** WORK INSTRUCTIONS **
Beginning with the line containing "[0:00.00-0:00.90]" and ending at the last line of the data, set down every line exactly, leaving out all pictures.

Stored data:
>>>
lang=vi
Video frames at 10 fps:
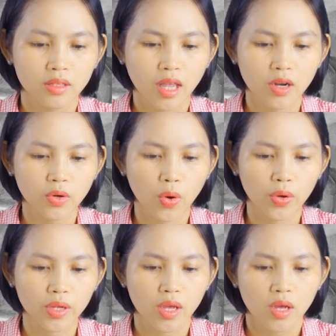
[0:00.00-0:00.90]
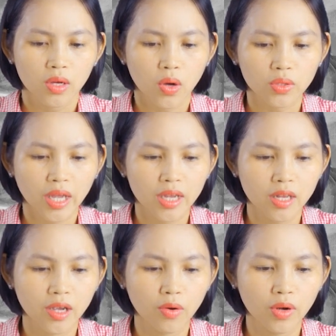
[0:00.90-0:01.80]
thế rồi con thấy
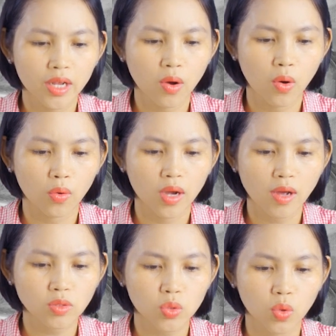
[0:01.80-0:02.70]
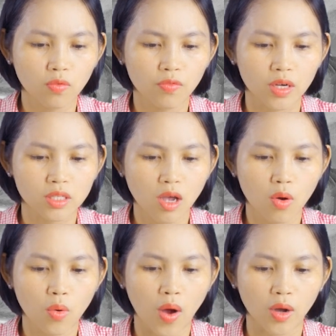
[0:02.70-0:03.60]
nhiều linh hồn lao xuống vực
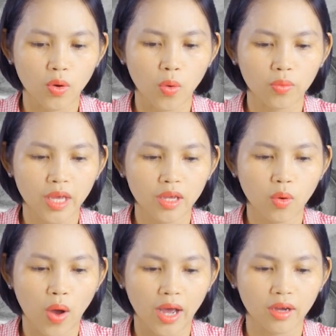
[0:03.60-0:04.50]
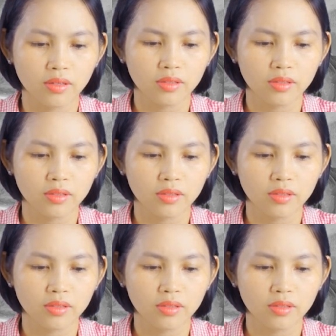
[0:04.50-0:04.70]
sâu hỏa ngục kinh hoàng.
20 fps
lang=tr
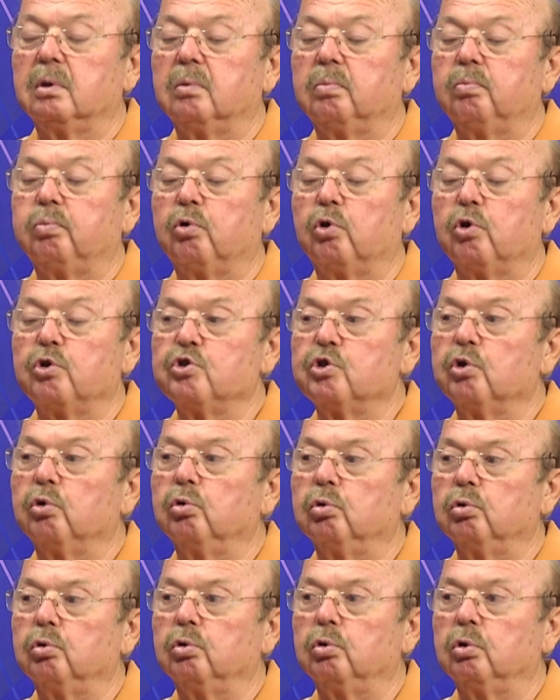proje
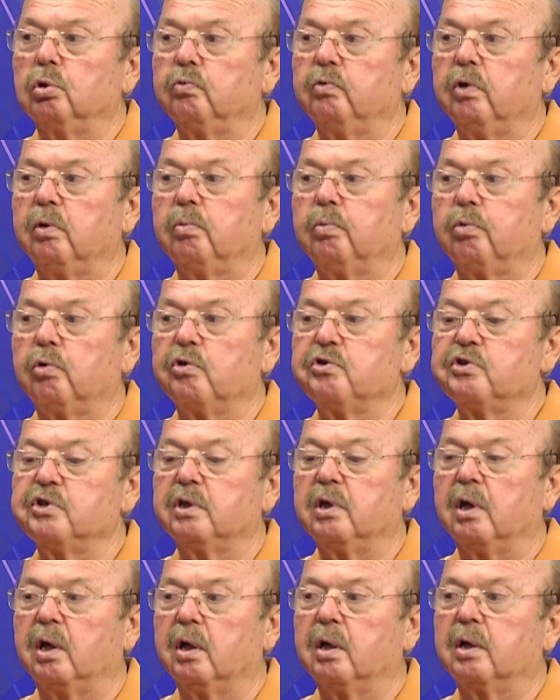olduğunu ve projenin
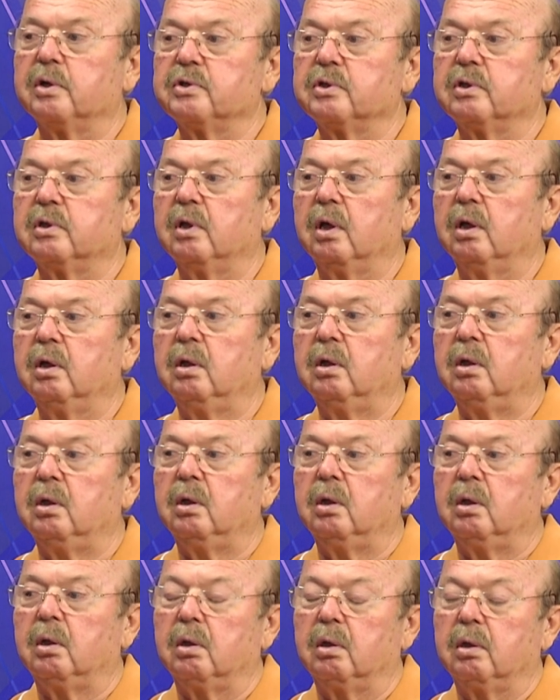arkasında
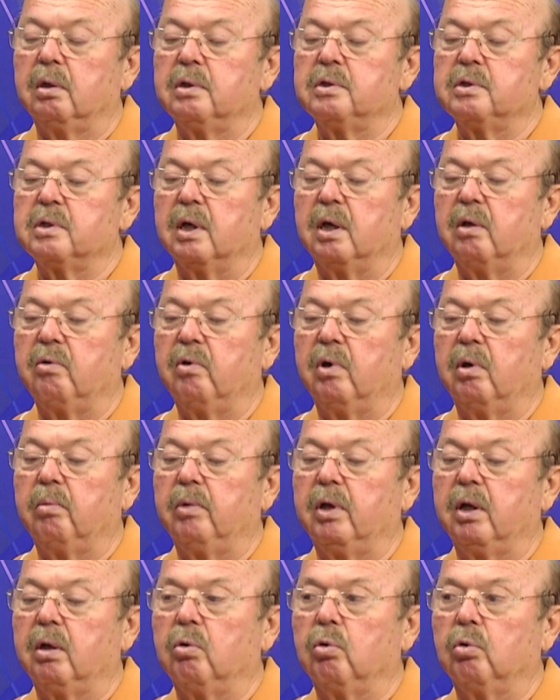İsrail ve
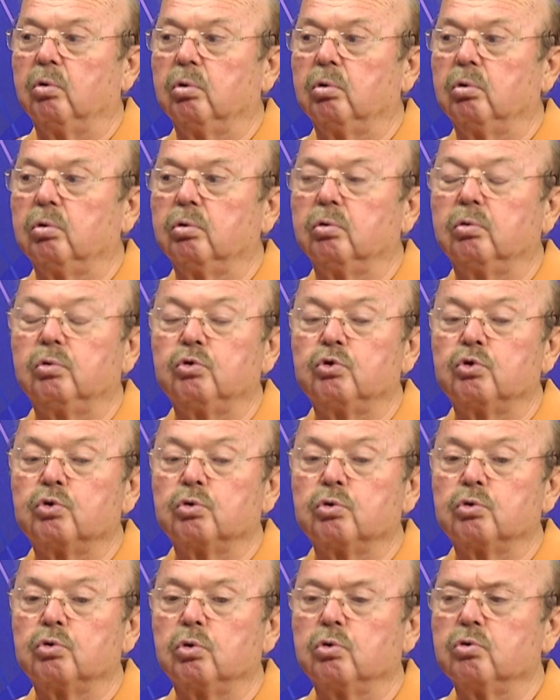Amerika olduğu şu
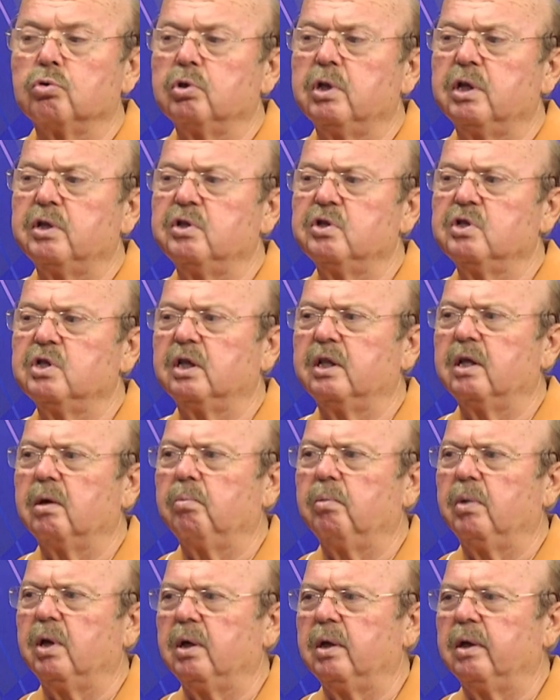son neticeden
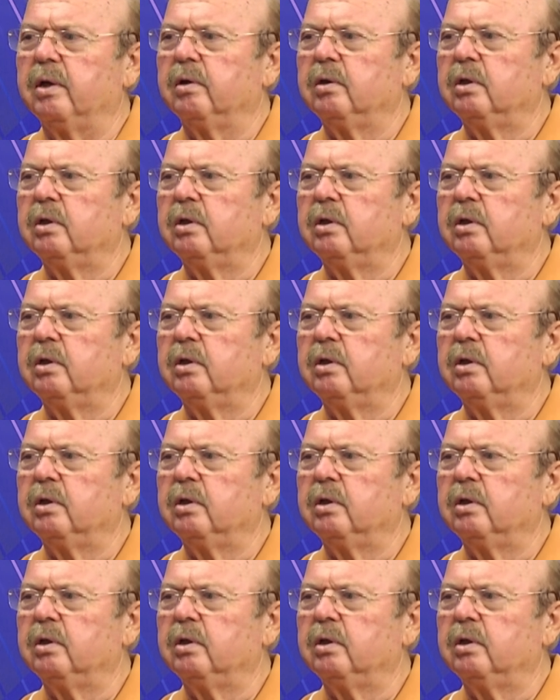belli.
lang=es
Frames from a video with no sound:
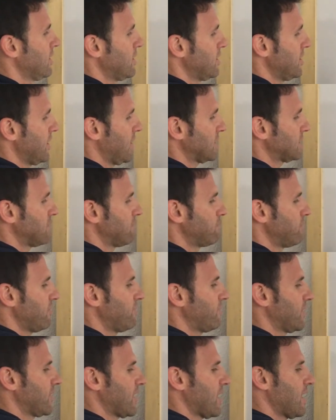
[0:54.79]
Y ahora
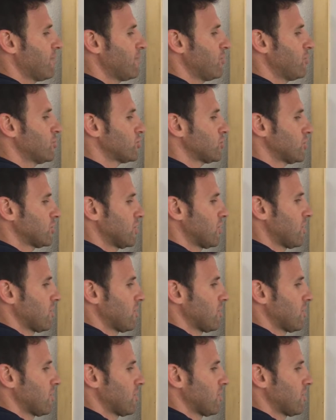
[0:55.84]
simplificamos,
<<<
** OUTPUT FOR THIS EXERCISE **
[0:00.00-0:00.90]
[0:00.90-0:01.80]
thế rồi con thấy
[0:01.80-0:02.70]
[0:02.70-0:03.60]
nhiều linh hồn lao xuống vực
[0:03.60-0:04.50]
[0:04.50-0:04.70]
sâu hỏa ngục kinh hoàng.
20 fps
lang=tr
proje
olduğunu ve projenin
arkasında
İsrail ve
Amerika olduğu şu
son neticeden
belli.
lang=es
Frames from a video with no sound:
[0:54.79]
Y ahora
[0:55.84]
simplificamos,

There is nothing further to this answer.